### Task item
A verbatim copy of every entry is required. Produce it now.

Excerpted data Start Marker

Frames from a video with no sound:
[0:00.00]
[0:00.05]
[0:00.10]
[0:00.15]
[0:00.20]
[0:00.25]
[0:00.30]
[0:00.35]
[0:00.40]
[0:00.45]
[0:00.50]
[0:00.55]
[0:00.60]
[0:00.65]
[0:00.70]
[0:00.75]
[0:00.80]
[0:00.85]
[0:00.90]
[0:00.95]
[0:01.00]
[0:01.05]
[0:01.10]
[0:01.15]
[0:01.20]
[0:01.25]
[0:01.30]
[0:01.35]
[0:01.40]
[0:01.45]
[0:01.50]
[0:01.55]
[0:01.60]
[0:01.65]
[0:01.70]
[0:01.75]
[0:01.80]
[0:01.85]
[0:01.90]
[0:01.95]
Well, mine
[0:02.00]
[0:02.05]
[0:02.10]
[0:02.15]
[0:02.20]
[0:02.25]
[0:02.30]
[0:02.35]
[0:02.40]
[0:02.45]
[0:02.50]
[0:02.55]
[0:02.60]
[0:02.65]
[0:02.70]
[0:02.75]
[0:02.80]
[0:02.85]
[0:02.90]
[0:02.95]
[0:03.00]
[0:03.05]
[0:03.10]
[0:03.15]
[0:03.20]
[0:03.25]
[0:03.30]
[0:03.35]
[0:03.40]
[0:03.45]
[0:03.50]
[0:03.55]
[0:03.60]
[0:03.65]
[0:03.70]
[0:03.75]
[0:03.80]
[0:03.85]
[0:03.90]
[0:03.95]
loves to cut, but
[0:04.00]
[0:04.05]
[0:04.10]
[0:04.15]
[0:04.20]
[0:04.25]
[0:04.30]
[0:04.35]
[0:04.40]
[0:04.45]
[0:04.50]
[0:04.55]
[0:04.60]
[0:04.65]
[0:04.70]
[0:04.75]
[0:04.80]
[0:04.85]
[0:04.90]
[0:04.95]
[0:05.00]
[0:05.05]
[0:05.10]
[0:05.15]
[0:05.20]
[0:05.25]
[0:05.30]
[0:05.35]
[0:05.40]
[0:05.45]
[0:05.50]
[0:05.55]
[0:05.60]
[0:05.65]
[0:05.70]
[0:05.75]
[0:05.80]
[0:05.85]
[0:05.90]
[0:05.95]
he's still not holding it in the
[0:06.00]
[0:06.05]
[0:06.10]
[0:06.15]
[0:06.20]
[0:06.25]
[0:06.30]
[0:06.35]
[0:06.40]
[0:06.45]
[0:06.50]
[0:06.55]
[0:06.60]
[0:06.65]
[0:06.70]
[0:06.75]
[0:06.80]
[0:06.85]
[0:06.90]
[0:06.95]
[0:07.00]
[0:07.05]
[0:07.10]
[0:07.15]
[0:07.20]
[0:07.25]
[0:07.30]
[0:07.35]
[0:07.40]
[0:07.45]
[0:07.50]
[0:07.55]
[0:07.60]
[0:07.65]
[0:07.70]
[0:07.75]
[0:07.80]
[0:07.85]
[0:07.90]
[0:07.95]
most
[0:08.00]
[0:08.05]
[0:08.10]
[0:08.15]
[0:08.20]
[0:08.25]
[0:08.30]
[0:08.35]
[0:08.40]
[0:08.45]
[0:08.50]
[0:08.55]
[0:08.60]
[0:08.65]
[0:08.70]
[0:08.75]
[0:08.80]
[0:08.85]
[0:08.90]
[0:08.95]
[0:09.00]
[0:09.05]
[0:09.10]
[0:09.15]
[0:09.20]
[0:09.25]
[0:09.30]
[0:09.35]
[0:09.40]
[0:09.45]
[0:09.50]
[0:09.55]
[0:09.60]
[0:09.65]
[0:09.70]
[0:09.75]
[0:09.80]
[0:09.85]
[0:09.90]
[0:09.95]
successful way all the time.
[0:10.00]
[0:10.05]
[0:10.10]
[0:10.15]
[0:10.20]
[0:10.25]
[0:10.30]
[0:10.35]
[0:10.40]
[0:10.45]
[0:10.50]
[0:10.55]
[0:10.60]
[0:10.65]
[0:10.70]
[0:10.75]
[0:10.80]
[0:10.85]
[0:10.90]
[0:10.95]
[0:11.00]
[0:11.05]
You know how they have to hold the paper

Excerpted data End Marker

### Exercise result
Frames from a video with no sound:
[0:00.00]
[0:00.05]
[0:00.10]
[0:00.15]
[0:00.20]
[0:00.25]
[0:00.30]
[0:00.35]
[0:00.40]
[0:00.45]
[0:00.50]
[0:00.55]
[0:00.60]
[0:00.65]
[0:00.70]
[0:00.75]
[0:00.80]
[0:00.85]
[0:00.90]
[0:00.95]
[0:01.00]
[0:01.05]
[0:01.10]
[0:01.15]
[0:01.20]
[0:01.25]
[0:01.30]
[0:01.35]
[0:01.40]
[0:01.45]
[0:01.50]
[0:01.55]
[0:01.60]
[0:01.65]
[0:01.70]
[0:01.75]
[0:01.80]
[0:01.85]
[0:01.90]
[0:01.95]
Well, mine
[0:02.00]
[0:02.05]
[0:02.10]
[0:02.15]
[0:02.20]
[0:02.25]
[0:02.30]
[0:02.35]
[0:02.40]
[0:02.45]
[0:02.50]
[0:02.55]
[0:02.60]
[0:02.65]
[0:02.70]
[0:02.75]
[0:02.80]
[0:02.85]
[0:02.90]
[0:02.95]
[0:03.00]
[0:03.05]
[0:03.10]
[0:03.15]
[0:03.20]
[0:03.25]
[0:03.30]
[0:03.35]
[0:03.40]
[0:03.45]
[0:03.50]
[0:03.55]
[0:03.60]
[0:03.65]
[0:03.70]
[0:03.75]
[0:03.80]
[0:03.85]
[0:03.90]
[0:03.95]
loves to cut, but
[0:04.00]
[0:04.05]
[0:04.10]
[0:04.15]
[0:04.20]
[0:04.25]
[0:04.30]
[0:04.35]
[0:04.40]
[0:04.45]
[0:04.50]
[0:04.55]
[0:04.60]
[0:04.65]
[0:04.70]
[0:04.75]
[0:04.80]
[0:04.85]
[0:04.90]
[0:04.95]
[0:05.00]
[0:05.05]
[0:05.10]
[0:05.15]
[0:05.20]
[0:05.25]
[0:05.30]
[0:05.35]
[0:05.40]
[0:05.45]
[0:05.50]
[0:05.55]
[0:05.60]
[0:05.65]
[0:05.70]
[0:05.75]
[0:05.80]
[0:05.85]
[0:05.90]
[0:05.95]
he's still not holding it in the
[0:06.00]
[0:06.05]
[0:06.10]
[0:06.15]
[0:06.20]
[0:06.25]
[0:06.30]
[0:06.35]
[0:06.40]
[0:06.45]
[0:06.50]
[0:06.55]
[0:06.60]
[0:06.65]
[0:06.70]
[0:06.75]
[0:06.80]
[0:06.85]
[0:06.90]
[0:06.95]
[0:07.00]
[0:07.05]
[0:07.10]
[0:07.15]
[0:07.20]
[0:07.25]
[0:07.30]
[0:07.35]
[0:07.40]
[0:07.45]
[0:07.50]
[0:07.55]
[0:07.60]
[0:07.65]
[0:07.70]
[0:07.75]
[0:07.80]
[0:07.85]
[0:07.90]
[0:07.95]
most
[0:08.00]
[0:08.05]
[0:08.10]
[0:08.15]
[0:08.20]
[0:08.25]
[0:08.30]
[0:08.35]
[0:08.40]
[0:08.45]
[0:08.50]
[0:08.55]
[0:08.60]
[0:08.65]
[0:08.70]
[0:08.75]
[0:08.80]
[0:08.85]
[0:08.90]
[0:08.95]
[0:09.00]
[0:09.05]
[0:09.10]
[0:09.15]
[0:09.20]
[0:09.25]
[0:09.30]
[0:09.35]
[0:09.40]
[0:09.45]
[0:09.50]
[0:09.55]
[0:09.60]
[0:09.65]
[0:09.70]
[0:09.75]
[0:09.80]
[0:09.85]
[0:09.90]
[0:09.95]
successful way all the time.
[0:10.00]
[0:10.05]
[0:10.10]
[0:10.15]
[0:10.20]
[0:10.25]
[0:10.30]
[0:10.35]
[0:10.40]
[0:10.45]
[0:10.50]
[0:10.55]
[0:10.60]
[0:10.65]
[0:10.70]
[0:10.75]
[0:10.80]
[0:10.85]
[0:10.90]
[0:10.95]
[0:11.00]
[0:11.05]
You know how they have to hold the paper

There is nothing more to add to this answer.